╭─ DATA FOR PROCESSING

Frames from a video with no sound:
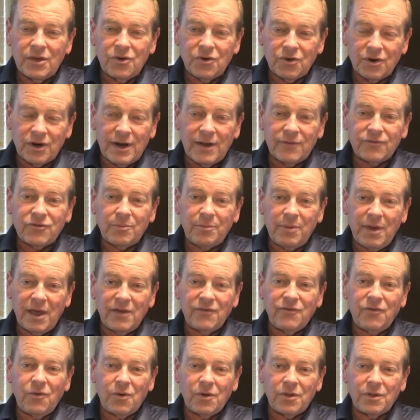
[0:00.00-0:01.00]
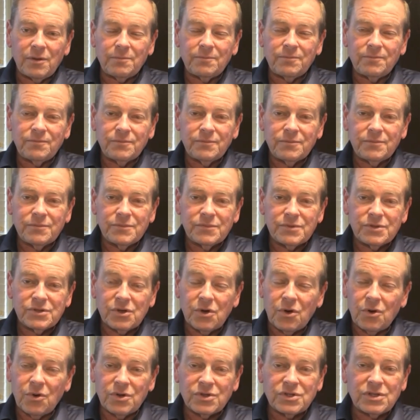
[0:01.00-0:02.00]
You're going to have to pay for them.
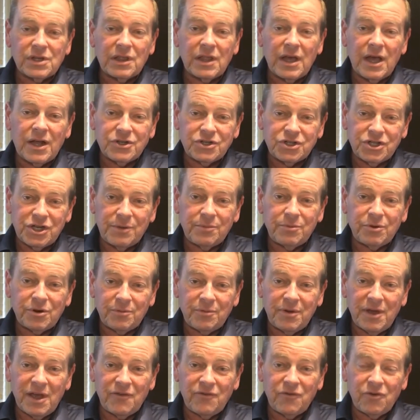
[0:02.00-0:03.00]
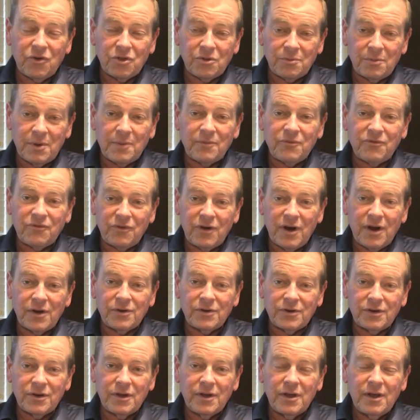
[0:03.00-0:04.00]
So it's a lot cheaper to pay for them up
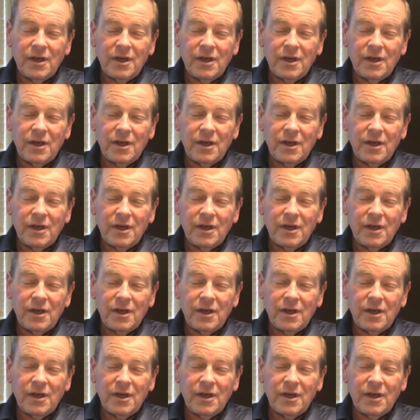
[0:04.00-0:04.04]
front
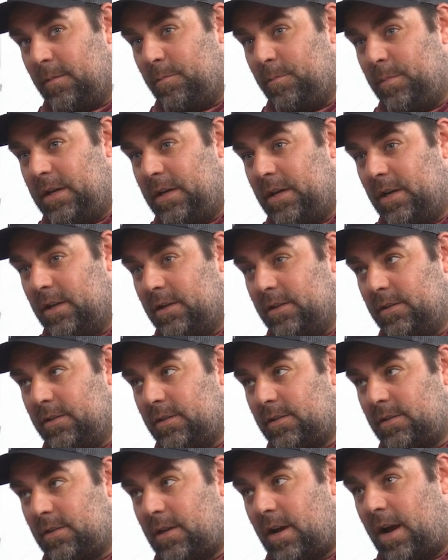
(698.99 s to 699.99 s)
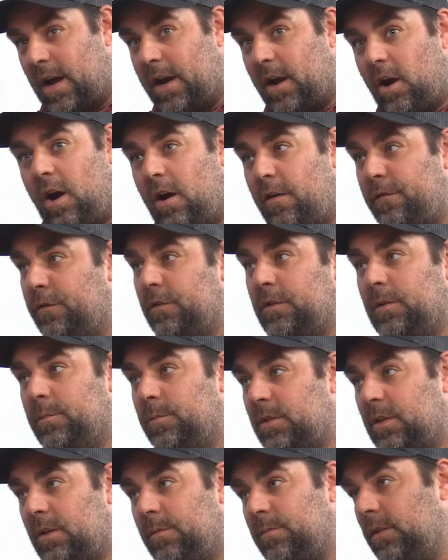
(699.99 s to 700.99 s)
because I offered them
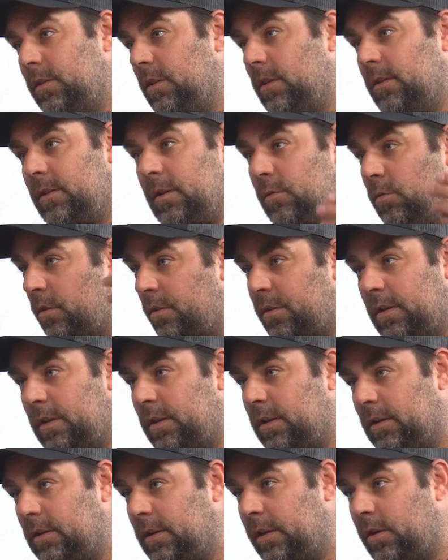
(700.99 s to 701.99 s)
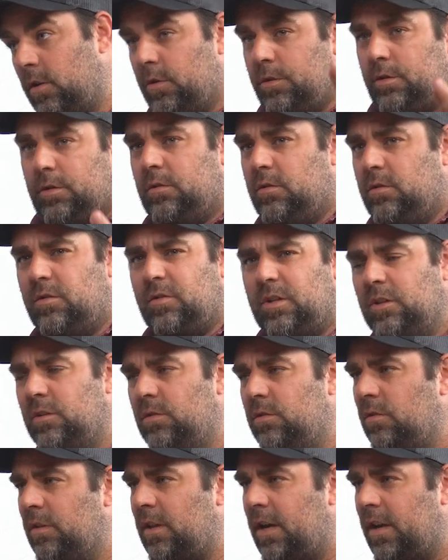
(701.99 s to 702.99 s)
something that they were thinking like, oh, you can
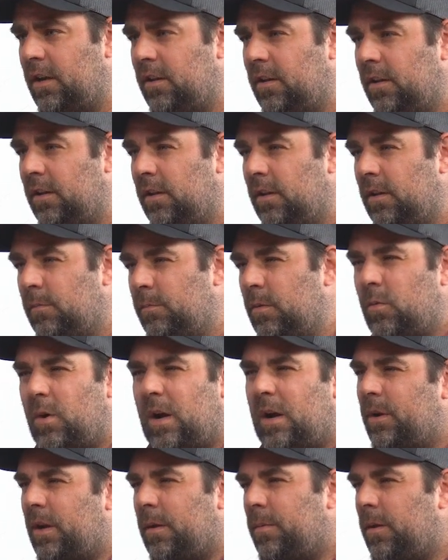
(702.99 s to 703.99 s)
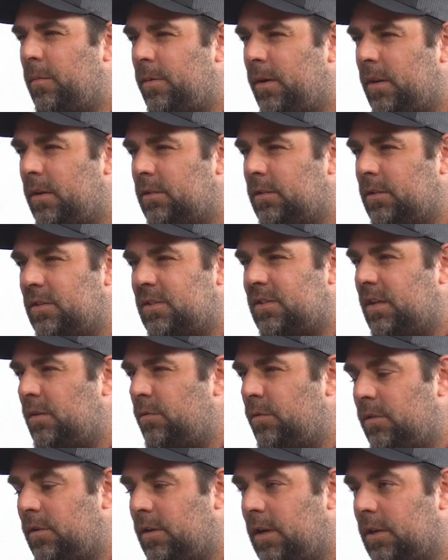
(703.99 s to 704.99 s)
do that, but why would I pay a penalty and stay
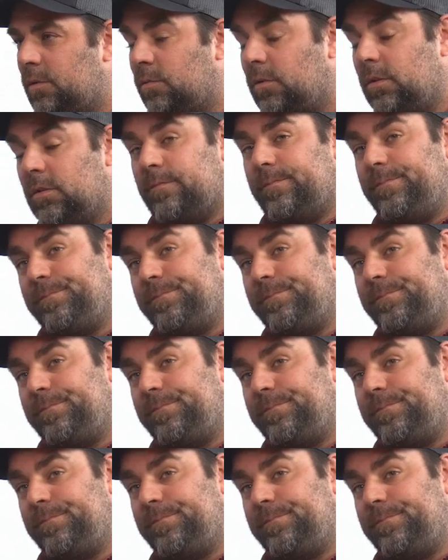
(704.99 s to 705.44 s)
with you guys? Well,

╰─

» ASSIGNMENT: Write out each line again, exactly as it appears above, except for any picture.

» SOLUTION TO THIS TASK:
Frames from a video with no sound:
[0:00.00-0:01.00]
[0:01.00-0:02.00]
You're going to have to pay for them.
[0:02.00-0:03.00]
[0:03.00-0:04.00]
So it's a lot cheaper to pay for them up
[0:04.00-0:04.04]
front
(698.99 s to 699.99 s)
(699.99 s to 700.99 s)
because I offered them
(700.99 s to 701.99 s)
(701.99 s to 702.99 s)
something that they were thinking like, oh, you can
(702.99 s to 703.99 s)
(703.99 s to 704.99 s)
do that, but why would I pay a penalty and stay
(704.99 s to 705.44 s)
with you guys? Well,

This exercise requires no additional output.